[webkit-dev] Iterating SunSpider

Mike Belshe mike at belshe.com
Tue Jul 7 15:11:24 PDT 2009


On Sat, Jul 4, 2009 at 3:27 PM, Maciej Stachowiak <mjs at apple.com> wrote:

>
> On Jul 4, 2009, at 11:47 AM, Mike Belshe wrote:
>
> I'd like to understand what's going to happen with SunSpider in the future.
>  Here is a set of questions and criticisms.  I'm interested in how these can
> be addressed.
>
> There are 3 areas I'd like to see improved in
> SunSpider, some of which we've discussed before:
>
>
> #1: SunSpider is currently version 0.9.  Will SunSpider ever change?  Or is it static?
> I believe that benchmarks need to be able to
> move with the times.  As JS Engines change and improve, and as new areas are needed
> to be benchmarked, we need to be able to roll the version, fix bugs, and
> benchmark new features.  The SunSpider version has not changed for ~2yrs.
>  How can we change this situation?  Are there plans for a new version
> already underway?
>
>
> I've been thinking about updating SunSpider for some time. There are two
> categories of changes I've thought about:
>
> 1) Quality-of-implementation changes to the harness. Among these might be
> ability to use the harness with multiple test sets. That would be 1.0.
>
> 2) An updated set of tests - the current tests are too short, and don't
> adequately cover some areas of the language. I'd like to make the tests take
> at least 100ms each on modern browsers on recent hardware. I'd also be
> interested in incorporating some of the tests from the v8 benchmark suite,
> if the v8 developers were ok with this. That would be SunSpider 2.0.
>
> The reason I've been hesitant to make any changes is that the press and
> independent analysts latched on to SunSpider as a way of comparing
> JavaScript implementations. Originally, it was primarily intended to be a
> tool for the WebKit team to help us make our JavaScript faster.
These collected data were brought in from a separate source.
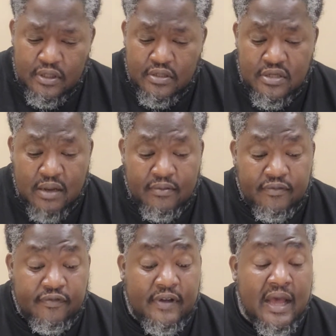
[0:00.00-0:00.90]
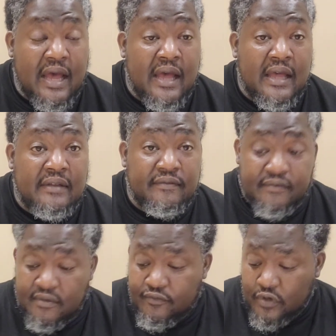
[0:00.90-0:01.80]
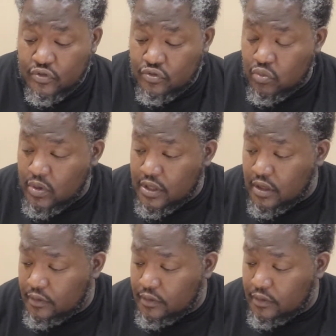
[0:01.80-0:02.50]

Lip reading: chapter 5 and verse 12.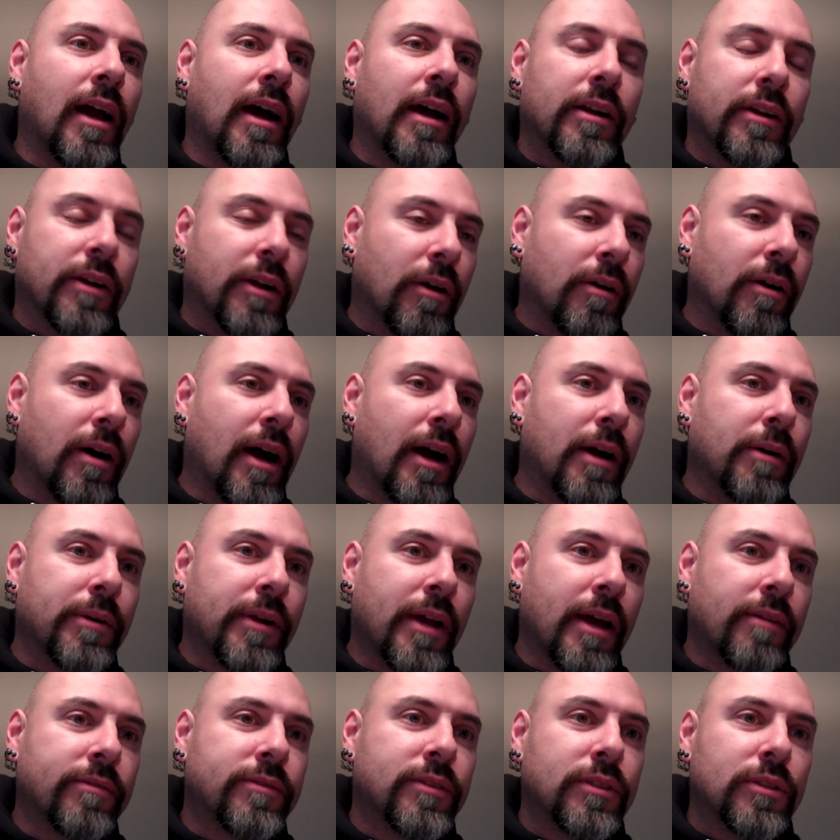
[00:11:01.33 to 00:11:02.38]
I don't know, I would
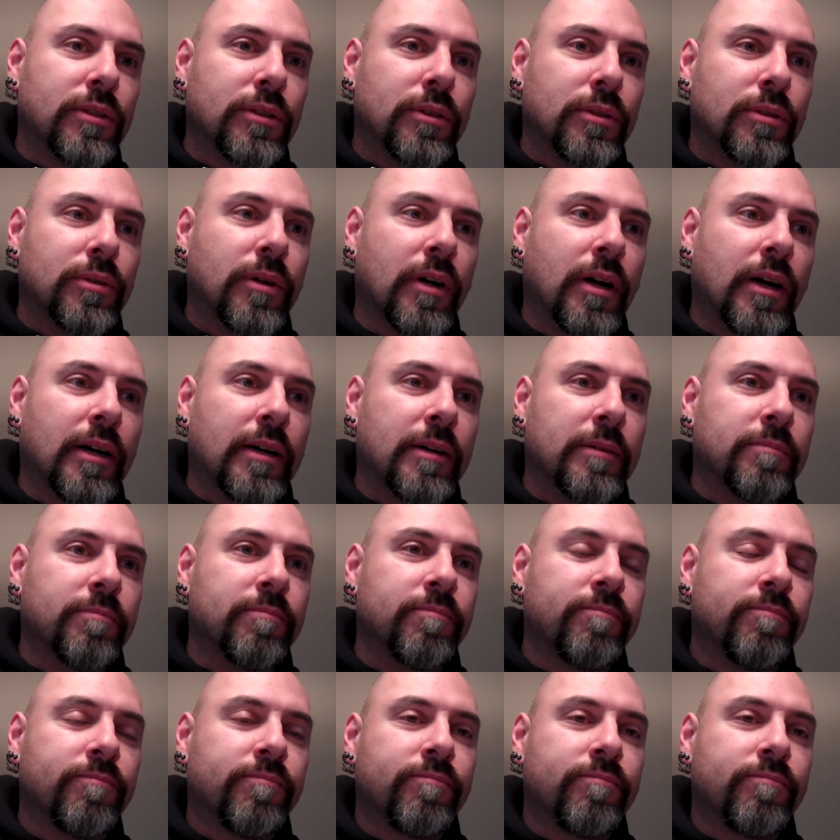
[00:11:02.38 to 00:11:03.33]
have to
However, now
> that third parties are relying it, there are two things I want to be really
> careful about:
>
> a) I don't want to invalidate people's published data, so significant
> changes to the test content would need to be published as a clearly separate
> version.
>
> b) I want to avoid accidentally or intentionally making changes that are
> biased in favor of Safari or WebKit-based browsers in general, or that even
> give that impression. That would hurt the test's credibility. When we first
> made SunSpider, Safari actually didn't do that great on it, which I think
> helped people believe that the test wasn't designed to make us look good, it
> was designed to be a relatively unbiased comparison.
>
> Thus, any change to the content would need to be scrutinized in some way.
> I'm not sure what it would take to get widespread agreement that a 2.0
> content set is fair, but I agree it's time to make one soonish (before the
> end of the year probably). Thoughts on this are welcome.
>
>
> #2: Use of summing as a scoring mechanism is problematic
> Unfortunately, the sum-based scoring techniques do not withstand the test
> of time as browsers improve.  When the benchmark was first introduced, each
> test was equally weighted and reasonably large.  Over time, however, the
> test becomes dominated by the slowest tests - basically the weighting of the
> individual tests is variable based on the performance of the JS engine under
> test.  Today's engines spend ~50% of their time on just string and date
> tests.  The other tests are largely irrelevant at this point, and becoming
> less relevant every day.  Eventually many of the tests will take near-zero
> time, and the benchmark will have to be scrapped unless we figure out a
> better way to score it.  Benchmarking research which long pre-dates
> SunSpider confirms that geometric means provide a better basis for
> comparison:  http://portal.acm.org/citation.cfm?id=5673 Can future
> versions of the SunSpider driver be made so that they won't become
> irrelevant over time?
>
>
> Use of summation instead of geometric mean was a considered choice. The
> intent is that engines should focus on whatever is slowest. A simplified
> example: let's say it's estimated that likely workload in the field will
> consist of 50% Operation A, and 50% of Operation B, and I can benchmark them
> in isolation. Now let's say implementation in Foo these operations are
> equally fast, while in implementation Bar, Operation A is 4x as fast as in
> Foo, while Operation B is 4x as slow as in Foo. A comparison by geometric
> means would imply that Foo and Bar are equally good, but Bar would actually
> be twice as slow on the intended workload.
>

BTW - the way to work around this is to have enough sub-benchmarks such that
this just doesn't happen.  If we have the right test coverage, it seems
unlikely to me that a code change would dramatically improve exactly one
test at an exponential expense of exactly one other test.  I'm not saying it
is impossible - just that code changes don't generally cause that behavior.
 To combat this we can implement a broader base of benchmarks as well as
longer-running tests that are not "too micro".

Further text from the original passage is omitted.